WORK TO COMPLETE
Every line below needs to be reproduced exactly.

━━━━━ DATA EXTRACTS

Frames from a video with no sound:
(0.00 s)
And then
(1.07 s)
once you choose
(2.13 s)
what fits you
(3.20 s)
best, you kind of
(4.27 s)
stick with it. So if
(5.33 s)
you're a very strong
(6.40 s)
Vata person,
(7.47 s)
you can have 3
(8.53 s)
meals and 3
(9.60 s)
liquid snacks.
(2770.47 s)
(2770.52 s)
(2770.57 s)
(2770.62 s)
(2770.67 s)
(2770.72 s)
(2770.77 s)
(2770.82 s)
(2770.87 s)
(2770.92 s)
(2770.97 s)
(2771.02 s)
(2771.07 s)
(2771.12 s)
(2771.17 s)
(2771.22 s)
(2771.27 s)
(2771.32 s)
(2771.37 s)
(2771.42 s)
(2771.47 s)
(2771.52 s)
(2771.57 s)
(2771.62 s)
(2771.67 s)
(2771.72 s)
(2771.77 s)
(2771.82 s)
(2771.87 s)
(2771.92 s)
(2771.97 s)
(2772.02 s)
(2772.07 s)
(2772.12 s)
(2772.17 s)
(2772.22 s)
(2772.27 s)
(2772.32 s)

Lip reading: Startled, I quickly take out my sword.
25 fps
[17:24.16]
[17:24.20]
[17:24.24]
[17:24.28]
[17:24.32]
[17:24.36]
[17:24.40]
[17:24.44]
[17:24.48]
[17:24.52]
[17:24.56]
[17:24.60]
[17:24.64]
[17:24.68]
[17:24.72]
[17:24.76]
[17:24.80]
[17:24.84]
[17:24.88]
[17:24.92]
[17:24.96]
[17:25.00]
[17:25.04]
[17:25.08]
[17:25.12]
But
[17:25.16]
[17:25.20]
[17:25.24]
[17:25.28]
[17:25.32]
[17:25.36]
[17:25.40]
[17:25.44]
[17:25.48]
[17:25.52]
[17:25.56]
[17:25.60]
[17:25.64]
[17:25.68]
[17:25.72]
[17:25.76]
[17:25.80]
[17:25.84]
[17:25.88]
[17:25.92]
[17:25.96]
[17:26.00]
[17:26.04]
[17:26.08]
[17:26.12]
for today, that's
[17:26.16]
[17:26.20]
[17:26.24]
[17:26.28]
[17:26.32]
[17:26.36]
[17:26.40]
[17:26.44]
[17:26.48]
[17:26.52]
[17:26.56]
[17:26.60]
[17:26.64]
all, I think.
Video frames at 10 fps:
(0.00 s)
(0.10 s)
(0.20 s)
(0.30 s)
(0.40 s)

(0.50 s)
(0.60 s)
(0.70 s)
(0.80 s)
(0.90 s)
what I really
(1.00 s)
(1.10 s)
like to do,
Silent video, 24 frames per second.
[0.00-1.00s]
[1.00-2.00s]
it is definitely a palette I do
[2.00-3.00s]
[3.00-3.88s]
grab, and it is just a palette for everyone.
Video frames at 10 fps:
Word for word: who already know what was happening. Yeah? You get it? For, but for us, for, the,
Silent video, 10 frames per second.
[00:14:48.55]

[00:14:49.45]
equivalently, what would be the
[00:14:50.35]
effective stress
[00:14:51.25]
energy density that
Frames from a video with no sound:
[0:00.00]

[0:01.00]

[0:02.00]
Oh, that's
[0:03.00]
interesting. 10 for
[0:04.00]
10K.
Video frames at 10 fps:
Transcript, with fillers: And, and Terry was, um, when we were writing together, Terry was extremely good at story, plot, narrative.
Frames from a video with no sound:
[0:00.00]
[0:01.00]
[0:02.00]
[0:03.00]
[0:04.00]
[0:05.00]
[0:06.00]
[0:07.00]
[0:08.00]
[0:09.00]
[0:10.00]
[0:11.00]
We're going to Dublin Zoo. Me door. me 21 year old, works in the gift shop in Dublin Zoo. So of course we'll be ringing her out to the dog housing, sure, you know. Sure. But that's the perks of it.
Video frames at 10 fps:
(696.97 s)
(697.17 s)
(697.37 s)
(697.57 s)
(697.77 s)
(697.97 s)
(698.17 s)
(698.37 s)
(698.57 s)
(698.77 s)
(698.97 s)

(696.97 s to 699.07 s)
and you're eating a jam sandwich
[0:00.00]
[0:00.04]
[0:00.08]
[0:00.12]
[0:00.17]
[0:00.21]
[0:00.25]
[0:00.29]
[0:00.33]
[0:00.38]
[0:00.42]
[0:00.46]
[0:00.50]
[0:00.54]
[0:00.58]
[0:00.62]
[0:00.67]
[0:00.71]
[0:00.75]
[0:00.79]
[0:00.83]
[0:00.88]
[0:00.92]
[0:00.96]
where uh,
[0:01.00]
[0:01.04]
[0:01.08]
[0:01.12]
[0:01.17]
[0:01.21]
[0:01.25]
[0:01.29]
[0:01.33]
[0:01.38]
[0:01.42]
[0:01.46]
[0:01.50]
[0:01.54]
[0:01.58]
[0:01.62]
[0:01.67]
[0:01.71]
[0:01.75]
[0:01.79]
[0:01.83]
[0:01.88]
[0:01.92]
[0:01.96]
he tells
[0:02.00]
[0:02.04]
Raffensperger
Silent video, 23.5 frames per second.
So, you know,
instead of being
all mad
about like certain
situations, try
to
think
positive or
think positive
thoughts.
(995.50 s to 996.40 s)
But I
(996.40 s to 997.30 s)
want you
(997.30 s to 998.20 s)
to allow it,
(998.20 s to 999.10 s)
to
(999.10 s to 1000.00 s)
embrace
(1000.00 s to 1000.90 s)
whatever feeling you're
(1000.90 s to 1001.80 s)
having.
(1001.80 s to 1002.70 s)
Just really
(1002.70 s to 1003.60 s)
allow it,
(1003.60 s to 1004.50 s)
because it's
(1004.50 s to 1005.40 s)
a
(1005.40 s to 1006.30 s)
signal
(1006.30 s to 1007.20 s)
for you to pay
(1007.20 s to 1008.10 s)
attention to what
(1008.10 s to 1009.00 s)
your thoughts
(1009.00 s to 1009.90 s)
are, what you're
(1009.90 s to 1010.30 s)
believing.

━━━━━━━━━━

ANSWER TO THIS PROBLEM
Frames from a video with no sound:
(0.00 s)
And then
(1.07 s)
once you choose
(2.13 s)
what fits you
(3.20 s)
best, you kind of
(4.27 s)
stick with it. So if
(5.33 s)
you're a very strong
(6.40 s)
Vata person,
(7.47 s)
you can have 3
(8.53 s)
meals and 3
(9.60 s)
liquid snacks.
(2770.47 s)
(2770.52 s)
(2770.57 s)
(2770.62 s)
(2770.67 s)
(2770.72 s)
(2770.77 s)
(2770.82 s)
(2770.87 s)
(2770.92 s)
(2770.97 s)
(2771.02 s)
(2771.07 s)
(2771.12 s)
(2771.17 s)
(2771.22 s)
(2771.27 s)
(2771.32 s)
(2771.37 s)
(2771.42 s)
(2771.47 s)
(2771.52 s)
(2771.57 s)
(2771.62 s)
(2771.67 s)
(2771.72 s)
(2771.77 s)
(2771.82 s)
(2771.87 s)
(2771.92 s)
(2771.97 s)
(2772.02 s)
(2772.07 s)
(2772.12 s)
(2772.17 s)
(2772.22 s)
(2772.27 s)
(2772.32 s)

Lip reading: Startled, I quickly take out my sword.
25 fps
[17:24.16]
[17:24.20]
[17:24.24]
[17:24.28]
[17:24.32]
[17:24.36]
[17:24.40]
[17:24.44]
[17:24.48]
[17:24.52]
[17:24.56]
[17:24.60]
[17:24.64]
[17:24.68]
[17:24.72]
[17:24.76]
[17:24.80]
[17:24.84]
[17:24.88]
[17:24.92]
[17:24.96]
[17:25.00]
[17:25.04]
[17:25.08]
[17:25.12]
But
[17:25.16]
[17:25.20]
[17:25.24]
[17:25.28]
[17:25.32]
[17:25.36]
[17:25.40]
[17:25.44]
[17:25.48]
[17:25.52]
[17:25.56]
[17:25.60]
[17:25.64]
[17:25.68]
[17:25.72]
[17:25.76]
[17:25.80]
[17:25.84]
[17:25.88]
[17:25.92]
[17:25.96]
[17:26.00]
[17:26.04]
[17:26.08]
[17:26.12]
for today, that's
[17:26.16]
[17:26.20]
[17:26.24]
[17:26.28]
[17:26.32]
[17:26.36]
[17:26.40]
[17:26.44]
[17:26.48]
[17:26.52]
[17:26.56]
[17:26.60]
[17:26.64]
all, I think.
Video frames at 10 fps:
(0.00 s)
(0.10 s)
(0.20 s)
(0.30 s)
(0.40 s)

(0.50 s)
(0.60 s)
(0.70 s)
(0.80 s)
(0.90 s)
what I really
(1.00 s)
(1.10 s)
like to do,
Silent video, 24 frames per second.
[0.00-1.00s]
[1.00-2.00s]
it is definitely a palette I do
[2.00-3.00s]
[3.00-3.88s]
grab, and it is just a palette for everyone.
Video frames at 10 fps:
Word for word: who already know what was happening. Yeah? You get it? For, but for us, for, the,
Silent video, 10 frames per second.
[00:14:48.55]

[00:14:49.45]
equivalently, what would be the
[00:14:50.35]
effective stress
[00:14:51.25]
energy density that
Frames from a video with no sound:
[0:00.00]

[0:01.00]

[0:02.00]
Oh, that's
[0:03.00]
interesting. 10 for
[0:04.00]
10K.
Video frames at 10 fps:
Transcript, with fillers: And, and Terry was, um, when we were writing together, Terry was extremely good at story, plot, narrative.
Frames from a video with no sound:
[0:00.00]
[0:01.00]
[0:02.00]
[0:03.00]
[0:04.00]
[0:05.00]
[0:06.00]
[0:07.00]
[0:08.00]
[0:09.00]
[0:10.00]
[0:11.00]
We're going to Dublin Zoo. Me door. me 21 year old, works in the gift shop in Dublin Zoo. So of course we'll be ringing her out to the dog housing, sure, you know. Sure. But that's the perks of it.
Video frames at 10 fps:
(696.97 s)
(697.17 s)
(697.37 s)
(697.57 s)
(697.77 s)
(697.97 s)
(698.17 s)
(698.37 s)
(698.57 s)
(698.77 s)
(698.97 s)

(696.97 s to 699.07 s)
and you're eating a jam sandwich
[0:00.00]
[0:00.04]
[0:00.08]
[0:00.12]
[0:00.17]
[0:00.21]
[0:00.25]
[0:00.29]
[0:00.33]
[0:00.38]
[0:00.42]
[0:00.46]
[0:00.50]
[0:00.54]
[0:00.58]
[0:00.62]
[0:00.67]
[0:00.71]
[0:00.75]
[0:00.79]
[0:00.83]
[0:00.88]
[0:00.92]
[0:00.96]
where uh,
[0:01.00]
[0:01.04]
[0:01.08]
[0:01.12]
[0:01.17]
[0:01.21]
[0:01.25]
[0:01.29]
[0:01.33]
[0:01.38]
[0:01.42]
[0:01.46]
[0:01.50]
[0:01.54]
[0:01.58]
[0:01.62]
[0:01.67]
[0:01.71]
[0:01.75]
[0:01.79]
[0:01.83]
[0:01.88]
[0:01.92]
[0:01.96]
he tells
[0:02.00]
[0:02.04]
Raffensperger
Silent video, 23.5 frames per second.
So, you know,
instead of being
all mad
about like certain
situations, try
to
think
positive or
think positive
thoughts.
(995.50 s to 996.40 s)
But I
(996.40 s to 997.30 s)
want you
(997.30 s to 998.20 s)
to allow it,
(998.20 s to 999.10 s)
to
(999.10 s to 1000.00 s)
embrace
(1000.00 s to 1000.90 s)
whatever feeling you're
(1000.90 s to 1001.80 s)
having.
(1001.80 s to 1002.70 s)
Just really
(1002.70 s to 1003.60 s)
allow it,
(1003.60 s to 1004.50 s)
because it's
(1004.50 s to 1005.40 s)
a
(1005.40 s to 1006.30 s)
signal
(1006.30 s to 1007.20 s)
for you to pay
(1007.20 s to 1008.10 s)
attention to what
(1008.10 s to 1009.00 s)
your thoughts
(1009.00 s to 1009.90 s)
are, what you're
(1009.90 s to 1010.30 s)
believing.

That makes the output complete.